Other people reaching key milestones earlier than me or faster progression at work used to bring up in me feelings of insecurity, and sometimes inferiority as well, especially when someone accomplished something I personally wanted and/or worried that I couldn’t or wouldn’t. Whilst comparing yourself to others can be a source of motivation and growth, it can also become an emotionally dangerous trap. It’s funny how racing has taught me to view life differently: we are all running towards the finish line, towards our goals, but we are moving at different paces; this is because we all come from different backgrounds with different natural abilities, fitness and health, support network, and opportunities to train. However, if you focus on putting one foot in front of the other, you will eventually reach the finish line, just like the faster runners do and will receive your medal.

If comparing yourself to others is how you evaluate your worth, you will always be losing and be unhappy. In this race of life you will never reach a point where you are better than others in every way. Part of what makes life awesome is learning from the talents of others! Racing has taught me that instead of trying to be as good as or better than others, I should focus my energy on being the very best version of myself.

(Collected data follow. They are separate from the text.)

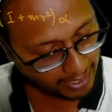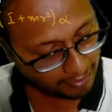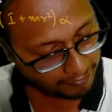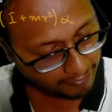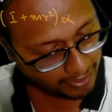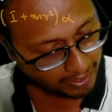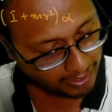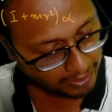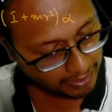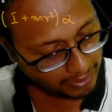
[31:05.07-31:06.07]
alpha
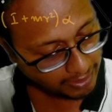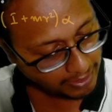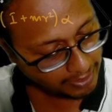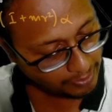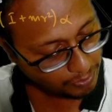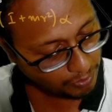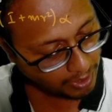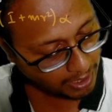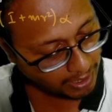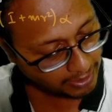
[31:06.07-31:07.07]
into
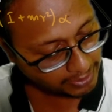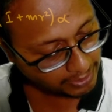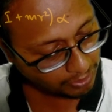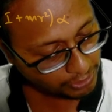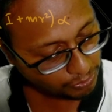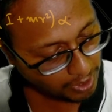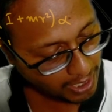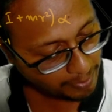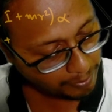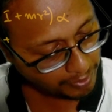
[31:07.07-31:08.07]
r is equals to
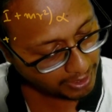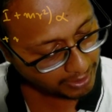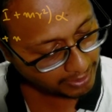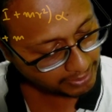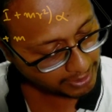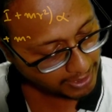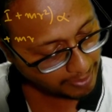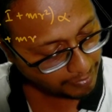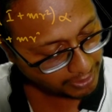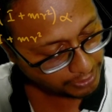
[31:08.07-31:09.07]
I plus
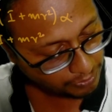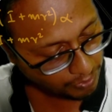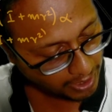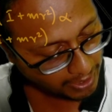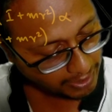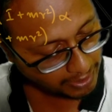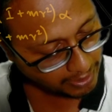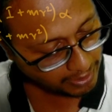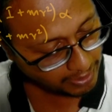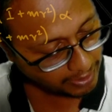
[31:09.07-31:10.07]
m r square
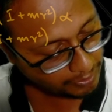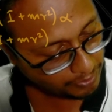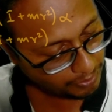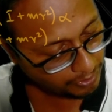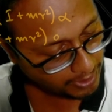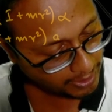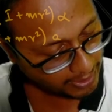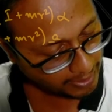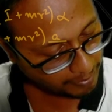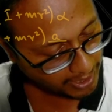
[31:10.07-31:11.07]
into
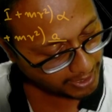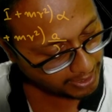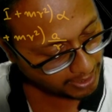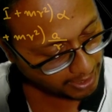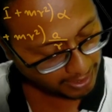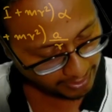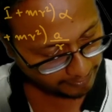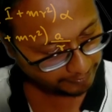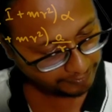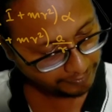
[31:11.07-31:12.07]
a by r.
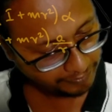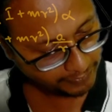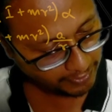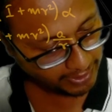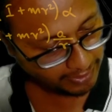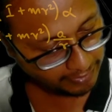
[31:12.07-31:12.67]
Okay,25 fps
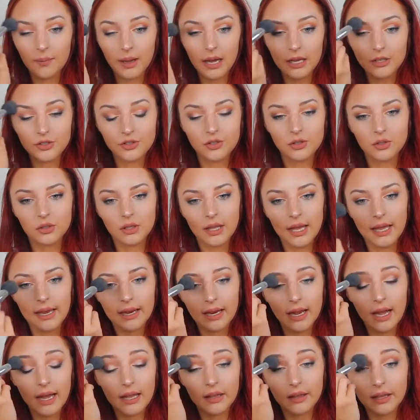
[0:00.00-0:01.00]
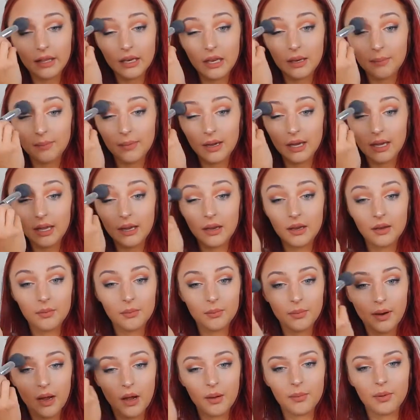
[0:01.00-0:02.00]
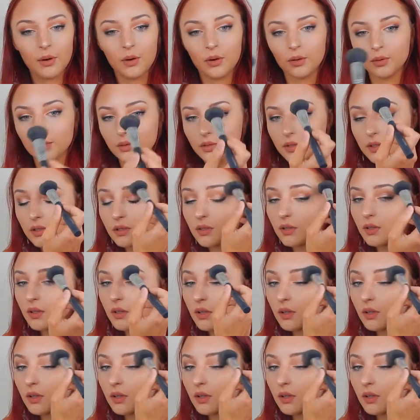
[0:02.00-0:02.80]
I do like highlighting my brow bones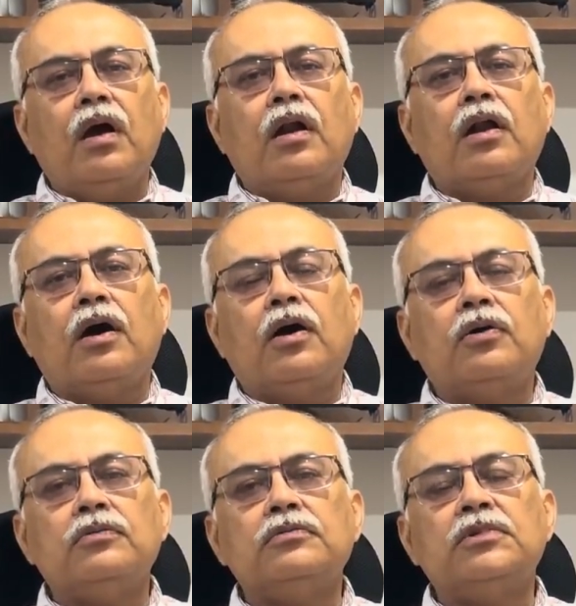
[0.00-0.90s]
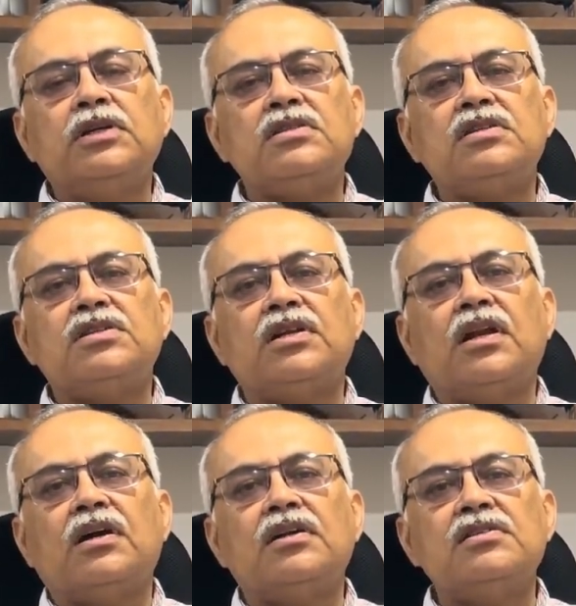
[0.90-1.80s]
Now, interstitial
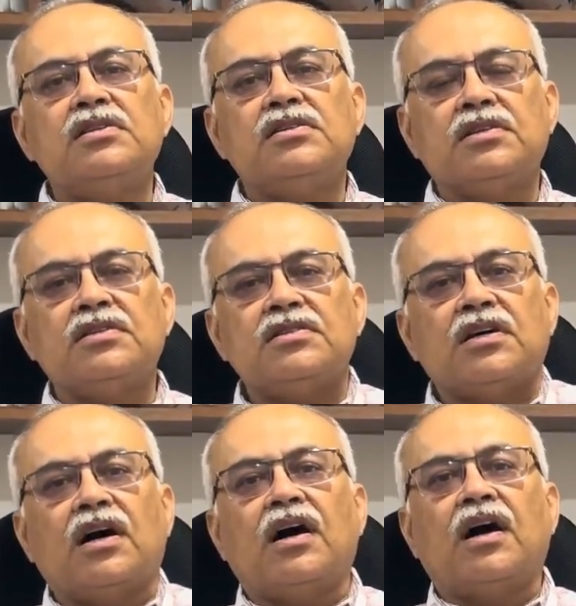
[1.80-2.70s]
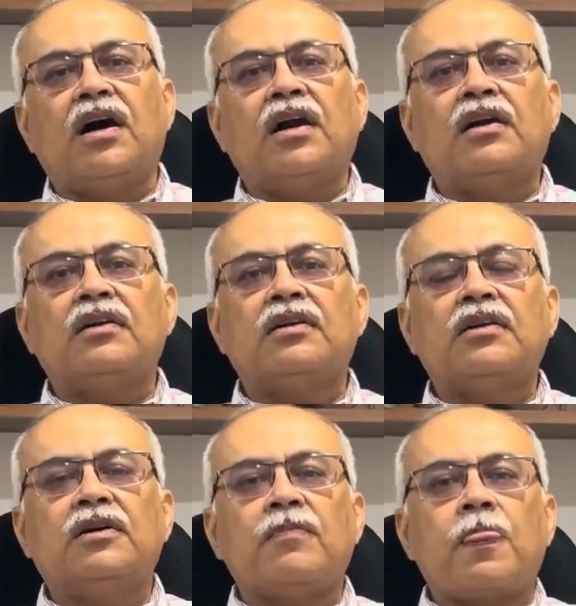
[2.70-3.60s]
lung diseases are
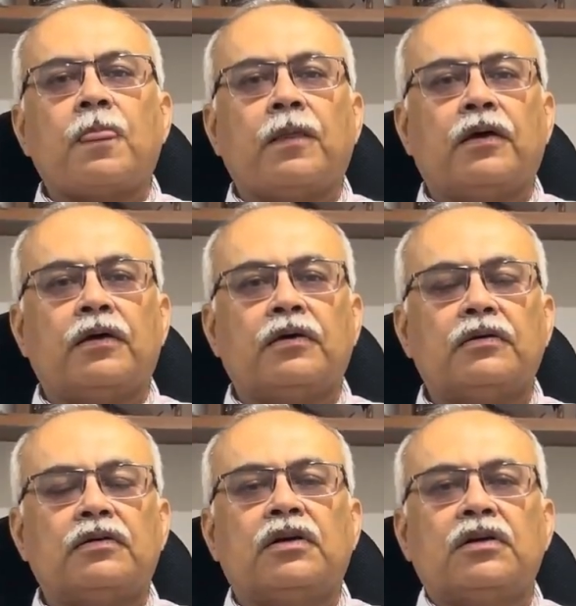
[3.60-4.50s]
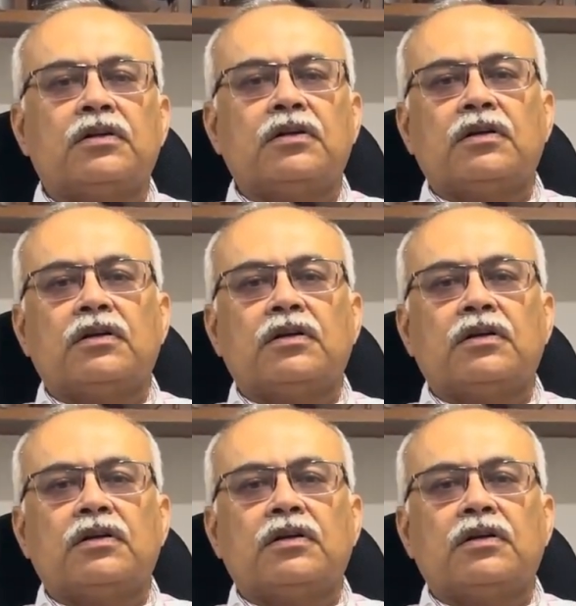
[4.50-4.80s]
an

You will grow the most when you are outside your comfort zone

My running adventures through thick mud, storms, darkness and rugged trails have taught me that it is through challenging myself and stretching my limits I can break down barriers and realise that I can achieve far more than I think. As the saying goes ‘a ship in harbor is safe, but that’s not what ships are built for.’ We shouldn’t be afraid to face our fears, set out on a new adventure, or try something new or crazy. We often grow through what we go through – we are not designed to sit still. So this year I have plucked up the courage and signed up for my first ultramarathon with a friend. I have to admit that the prospect of running 33 miles on the rugged Coast of Cornwall makes me want to pee my pants but it also excites me a lot and I can’t wait to do it!

Ultimately, running can teach us many lessons about ourselves, our capabilities and how to handle life in general.

What big ‘lightbulb moments’ has running triggered for you?